From autonomous vehicles to smart delivery systems, precise location data is crucial for modern urban innovations. However, urban structures often obstruct or reflect 5G signals, resulting in non-line-of-sight errors that can lead to significant inaccuracies in location tracking. Current solutions rely on filtering techniques and deep learning models, which may not always be effective in real-time applications due to their dependence on large datasets or additional hardware.
To address these challenges, a team of engineers from Beijing Institute of Technology and China Mobile have developed a new algorithmic framework that leverages virtual base-stations to refine user location estimates without the need for external sensors. This innovative approach integrates particle filters and the Augmented Dickey-Fuller (ADF) test to enhance accuracy while controlling computational costs. Field tests and benchmark datasets have demonstrated the algorithm’s effectiveness in high-precision 5G positioning.
The core of the algorithm consists of a Time-of-Arrival (TOA) positioning model, a virtual base-station generation method, and a stability-checking mechanism. The TOA model collects raw signal timing data from multiple base stations to estimate user position, while the VBS module refines this estimate by generating virtual base-stations through a particle filter. The algorithm is able to recognize when iterations have stabilized using the ADF test, leading to improved positioning accuracy and reduced computation time.

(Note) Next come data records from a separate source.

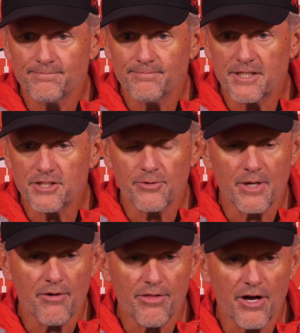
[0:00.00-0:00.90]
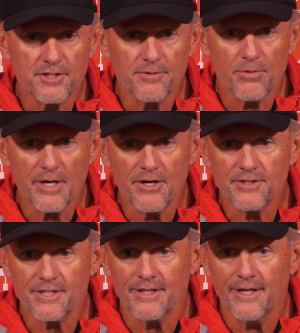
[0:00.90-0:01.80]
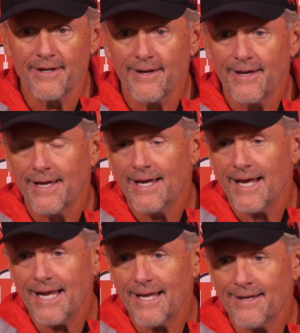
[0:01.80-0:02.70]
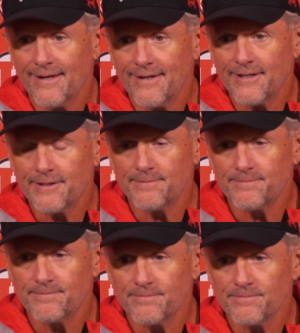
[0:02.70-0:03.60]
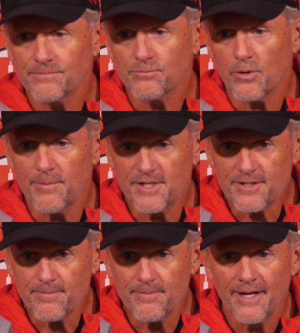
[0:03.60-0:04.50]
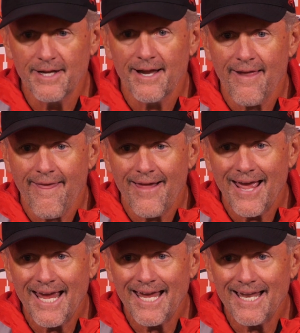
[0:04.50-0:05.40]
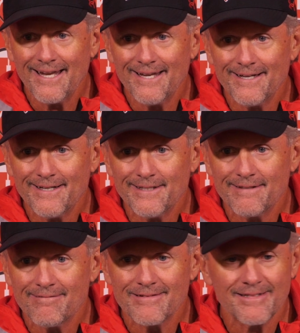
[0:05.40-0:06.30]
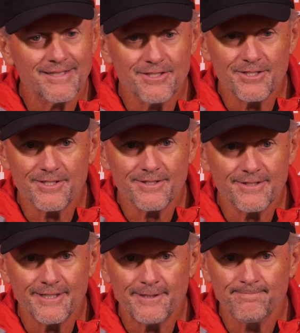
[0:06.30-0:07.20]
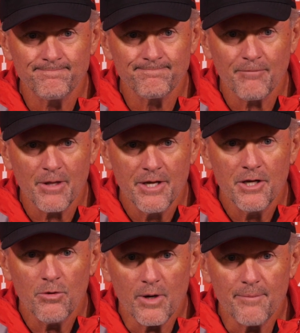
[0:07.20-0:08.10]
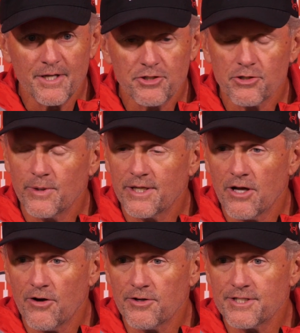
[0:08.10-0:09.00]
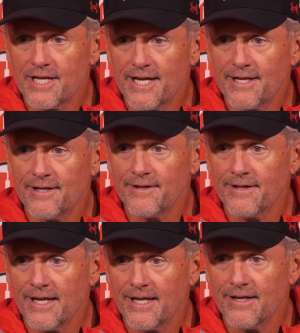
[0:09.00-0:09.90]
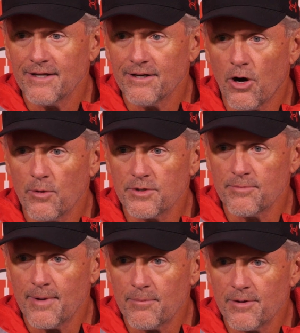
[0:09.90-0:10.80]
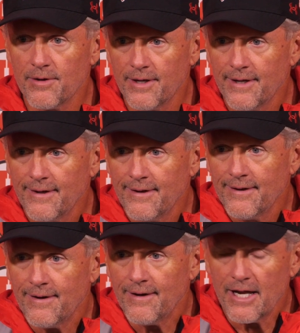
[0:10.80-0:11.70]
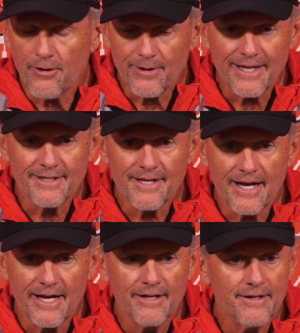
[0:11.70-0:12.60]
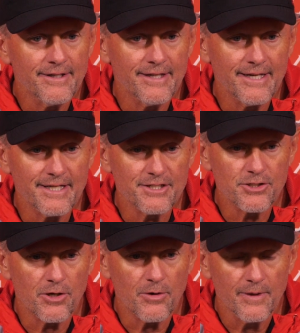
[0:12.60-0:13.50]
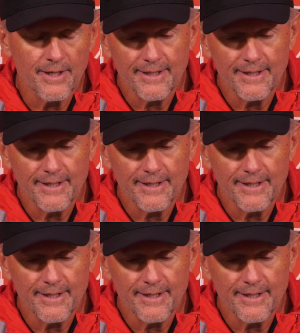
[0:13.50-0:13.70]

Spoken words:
much they're in our thoughts and prayers, and we miss him, and just want to make sure we acknowledge that and always remember Aaron and Ty. And so,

Lead author Song Bao stated, “Our goal was to address the signal disturbances in urban environments with a lightweight, deployable solution.” Co-author Wang Bo added, “We believe this work paves the way for next-level location services in complex urban spaces without the need for additional infrastructure or extensive training datasets.”
This virtual base-station approach has the potential to revolutionize 5G positioning in urban environments. By enhancing signal accuracy without requiring additional sensors or large training datasets, it seamlessly integrates into existing networks. This makes it ideal for applications such as autonomous vehicles, logistics robots, and emergency responders navigating complex cityscapes. Its real-time capabilities also support low-latency services like augmented reality and intelligent transportation.
Future developments will focus on refining the algorithm with additional observational data types while maintaining its fast, lightweight architecture. This will bring high-precision 5G location services closer to everyday reality, offering new possibilities for smart cities and urban innovation.